そんな思いから、小さな実践をはじめました。
お手伝い=報酬、ではなく「ありがとう」の形
たとえば、子どもが「お風呂を洗ってくれた」とき。
以前のわたしなら
「それやったら〇〇円ね」と“交換”のように言っていたかもしれません。
でも今は、こんなふうに声をかけています。
「助かったよ〜!ありがとう、ママうれしい」
「これ、ママのお礼ね。
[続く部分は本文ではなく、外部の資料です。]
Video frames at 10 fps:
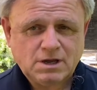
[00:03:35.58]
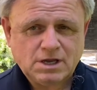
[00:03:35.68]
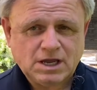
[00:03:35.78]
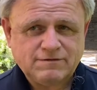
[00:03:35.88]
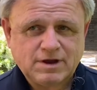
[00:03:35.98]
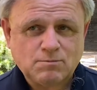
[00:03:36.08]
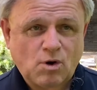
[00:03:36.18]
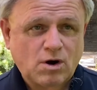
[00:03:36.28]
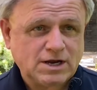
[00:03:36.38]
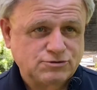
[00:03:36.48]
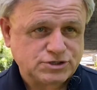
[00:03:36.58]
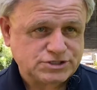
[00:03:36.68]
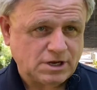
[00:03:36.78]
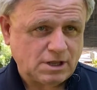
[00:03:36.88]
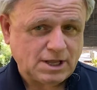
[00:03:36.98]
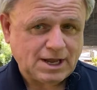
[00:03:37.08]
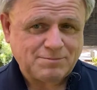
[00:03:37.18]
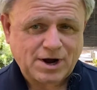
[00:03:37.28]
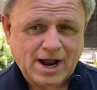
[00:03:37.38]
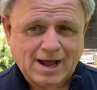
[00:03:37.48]
Even more interestingly and
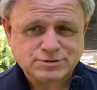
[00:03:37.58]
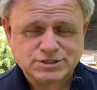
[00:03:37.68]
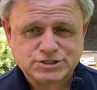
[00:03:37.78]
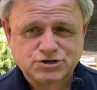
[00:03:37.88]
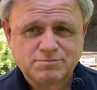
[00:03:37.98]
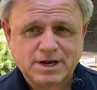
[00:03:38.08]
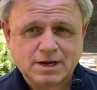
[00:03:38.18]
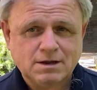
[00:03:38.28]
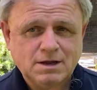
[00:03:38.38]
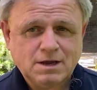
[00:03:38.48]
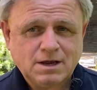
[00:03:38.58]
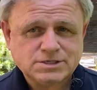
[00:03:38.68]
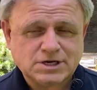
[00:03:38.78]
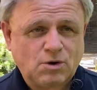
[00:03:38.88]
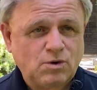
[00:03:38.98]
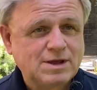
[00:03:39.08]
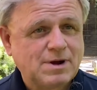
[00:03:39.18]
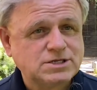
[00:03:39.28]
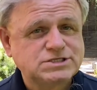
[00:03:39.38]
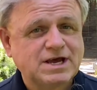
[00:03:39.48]
perhaps disturbing is that only
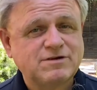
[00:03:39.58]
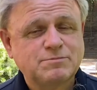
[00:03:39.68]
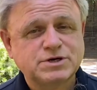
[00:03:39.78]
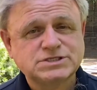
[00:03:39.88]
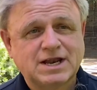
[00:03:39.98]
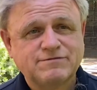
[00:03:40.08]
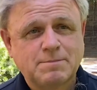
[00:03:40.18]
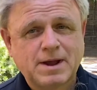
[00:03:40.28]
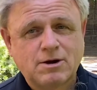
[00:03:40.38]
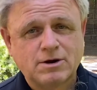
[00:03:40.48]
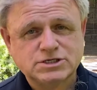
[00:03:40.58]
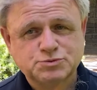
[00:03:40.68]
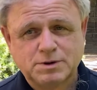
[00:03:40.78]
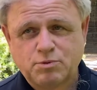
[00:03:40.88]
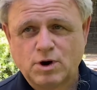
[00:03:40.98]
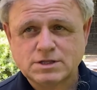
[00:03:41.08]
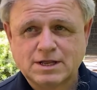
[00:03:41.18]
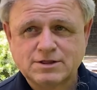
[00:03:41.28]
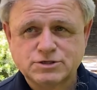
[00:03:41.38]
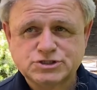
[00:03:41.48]
about 7% of the parents report
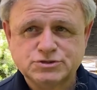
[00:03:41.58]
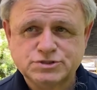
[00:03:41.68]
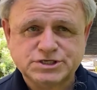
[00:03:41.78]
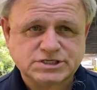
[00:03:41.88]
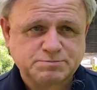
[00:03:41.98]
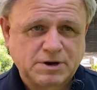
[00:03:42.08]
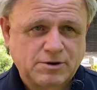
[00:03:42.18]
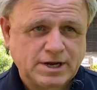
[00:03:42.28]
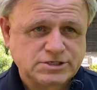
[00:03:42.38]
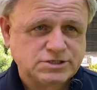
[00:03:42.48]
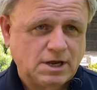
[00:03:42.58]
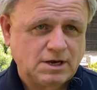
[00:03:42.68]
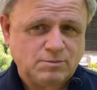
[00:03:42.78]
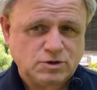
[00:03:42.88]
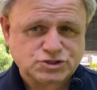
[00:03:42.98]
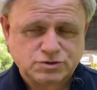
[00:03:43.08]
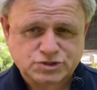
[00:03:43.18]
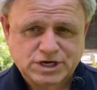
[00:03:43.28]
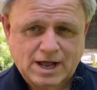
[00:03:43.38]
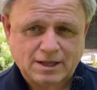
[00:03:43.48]
that their students experienced an emotional
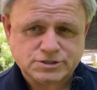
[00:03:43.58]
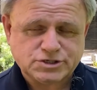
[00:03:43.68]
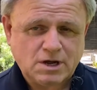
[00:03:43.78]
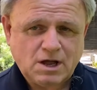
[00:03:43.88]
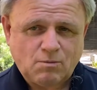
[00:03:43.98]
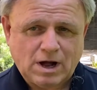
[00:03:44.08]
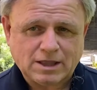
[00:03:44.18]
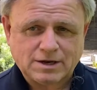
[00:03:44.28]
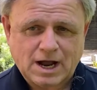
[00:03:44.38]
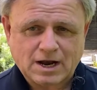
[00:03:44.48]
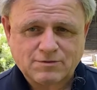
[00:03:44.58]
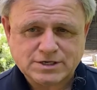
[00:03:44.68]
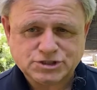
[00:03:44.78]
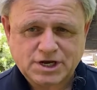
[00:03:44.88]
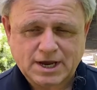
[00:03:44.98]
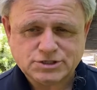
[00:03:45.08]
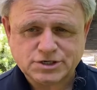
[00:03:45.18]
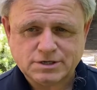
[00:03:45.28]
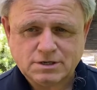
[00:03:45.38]
challenge while in higher education.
〇〇円、受け取ってくれる?」
“ありがとう”が中心にあるだけで、
お金のやりとりの意味がガラッと変わる。
子どもはちょっと照れくさそうに、「いいよ!」と受け取ってくれます。
子どもの変化:「つぎ、なにか手伝うことある?」
伝えたいのは、
「これをしたから△△円」という交換ではなく、
「誰かのために動いたら、
感謝されて、
その“ありがとう”が形になって届いたんだよ」
ということ。
お金は、ありがとうの“見えるかたち”。
そう意識するようになってから、
子どもはよく「次はなにかお手伝いある?」と自分から聞いてくれるようになりました。
お金は「うれしい」の気持ちがつまった贈りもの
もちろん、報酬としてお金を渡すことも悪くないと思います。
でも私は、お金の「やさしい側面」や「あたたかさ」も伝えていきたい。
「ありがとう」
「たすかったよ」
その気持ちの延長にあるものとしてのお金。
そんな感覚を、子どもの中に育てていけたら――
おわりに
つい「これやったらいくら」と言ってしまいそうになるけれど、
わたしが子どもに伝えたいのは、それだけじゃありません。
お金は、命令の対価じゃなくて、
「うれしいね」「たすかったね」という気持ちがこもった贈りもの。
日々のお手伝いの中で、
そんなお金とのやさしい関係が、少しずつ育っていったらうれしいなと思います。